I was thinking about this when I was mulling over the problems I have with Tumblr, Pinterest and blogs in general when it comes to a much-debated topic on the internet: image crediting. Usually, this topic is raised by a photographer, artist, or blogger, rightly complaining about the lack of crediting and sourcing when their work is blogged or pinned by others. I completely understand their frustration, but there is also a wider issue here. I become most annoyed when I see historically significant images being de-contextualised from their original context. What do I mean by this? I’ll give you two examples:

: : I’ve seen countless images of Anne Frank being pinned on Pinterest under categories or labels such as “style”, “black and white photography”, “beautiful”, and the like. No mention of who she is, no mention of why this photo of her is particularly well-known or important, no indication that the pinner even knows who she is. This disturbs me.

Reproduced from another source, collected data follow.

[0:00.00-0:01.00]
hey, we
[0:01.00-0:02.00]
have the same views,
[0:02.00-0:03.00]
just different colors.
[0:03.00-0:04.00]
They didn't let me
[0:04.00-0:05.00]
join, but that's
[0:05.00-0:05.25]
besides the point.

: : I’ve seen this image of a Holocaust memorial being rampantly blogged and re-blogged on Tumblr with tags such as “decor”, “interior” and “wall art”, as well as various comments by bloggers saying how they’d like to decorate their homes like this. There is no mention of the caption that the United States Holocaust Memorial Museum provides and distinctly requests be included with the image when and if it is shared online:

Tower of Faces: This three-story tower displays photographs from the Yaffa Eliach Shtetl Collection. Taken between 1890 and 1941 in Eishishok, a small town in what is now Lithuania, they describe a vibrant Jewish community that existed for 900 years. In 1941, an SS mobile killing squad entered the village and within two days massacred the Jewish population.

-United States Holocaust Memorial Museum.

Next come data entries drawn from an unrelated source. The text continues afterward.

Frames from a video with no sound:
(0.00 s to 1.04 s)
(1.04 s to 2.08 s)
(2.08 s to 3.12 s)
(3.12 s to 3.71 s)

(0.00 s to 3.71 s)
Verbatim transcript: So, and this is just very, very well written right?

There are many other examples of this going on, I’m just using these two Holocaust ones as the most obvious examples. Why does this bother me? Well, these images do not represent “decor” or “style” and it’s extremely problematic to include them on “inspiration” boards for decorating your home or fashion. I get that we all like collecting pretty images. But this one-sided fixation with “style” and “inspiration” is starting to leave a bad taste in my mouth. What worries me is that I’m participating in websites that feed this constant consumption of images without context or knowledge. I worry now when I re-blog and re-pin an image whether there is a story behind it that I’m not aware of and a context that I’m unwittingly ignoring. I’m concerned that if we allow these images to be pinned and blogged in such a superficial manner, we’re just contributing to historical ignorance and forgetfulness.

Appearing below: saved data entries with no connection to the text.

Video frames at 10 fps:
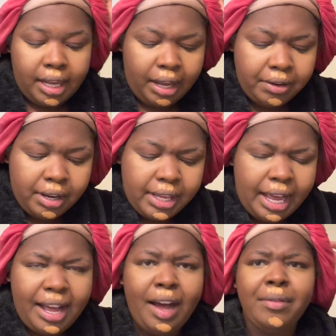I don't know,
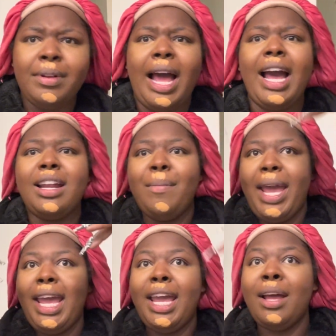y'all. I got a
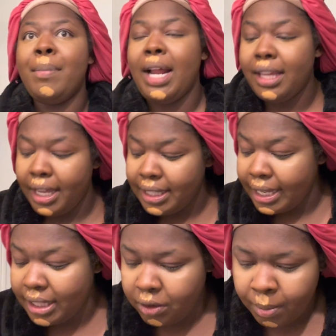bang, but I guess I'll
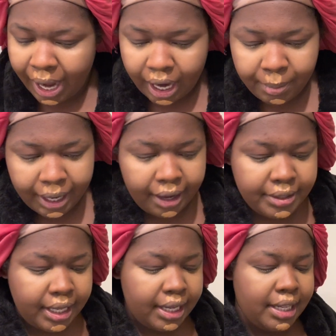still do my
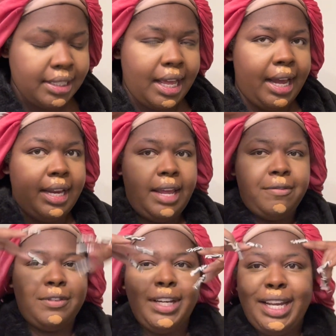eyebrows, because, like, they
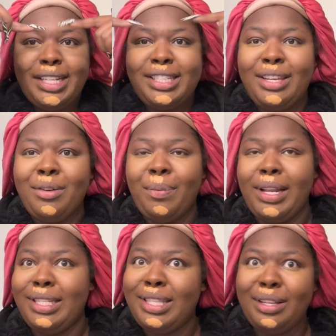friends and you could
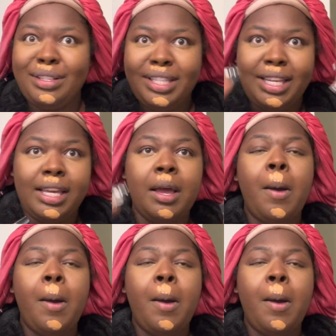probably still see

Although this may sound like harsh criticism, I actually feel no malicious judgement toward anyone when I see this occurring. Because let’s face it, on crappy days when I feel like procrastinating, it’s much easier for me to just click “re-blog” or “re-pin” and not think about the image. I enjoy Tumblr and Pinterest too, I’m not about advocating polarising opinions about these websites or presenting myself on a moral high-ground. But I do think I need to, we all need to, consciously consume. That is, we need to start being aware of the narratives surrounding the images we put out there: what’s the context of this image? Who took it? Why? Maybe it’s a good idea to start approaching images from a photo-journalism perspective where images form a significant part of a wider narrative, and where there is a distinct relationship between images and words, history and the present. I’m afraid that if we don’t do this, all these “inspiration” pin-boards and blogs will just end up being one big vacuum of nothingness.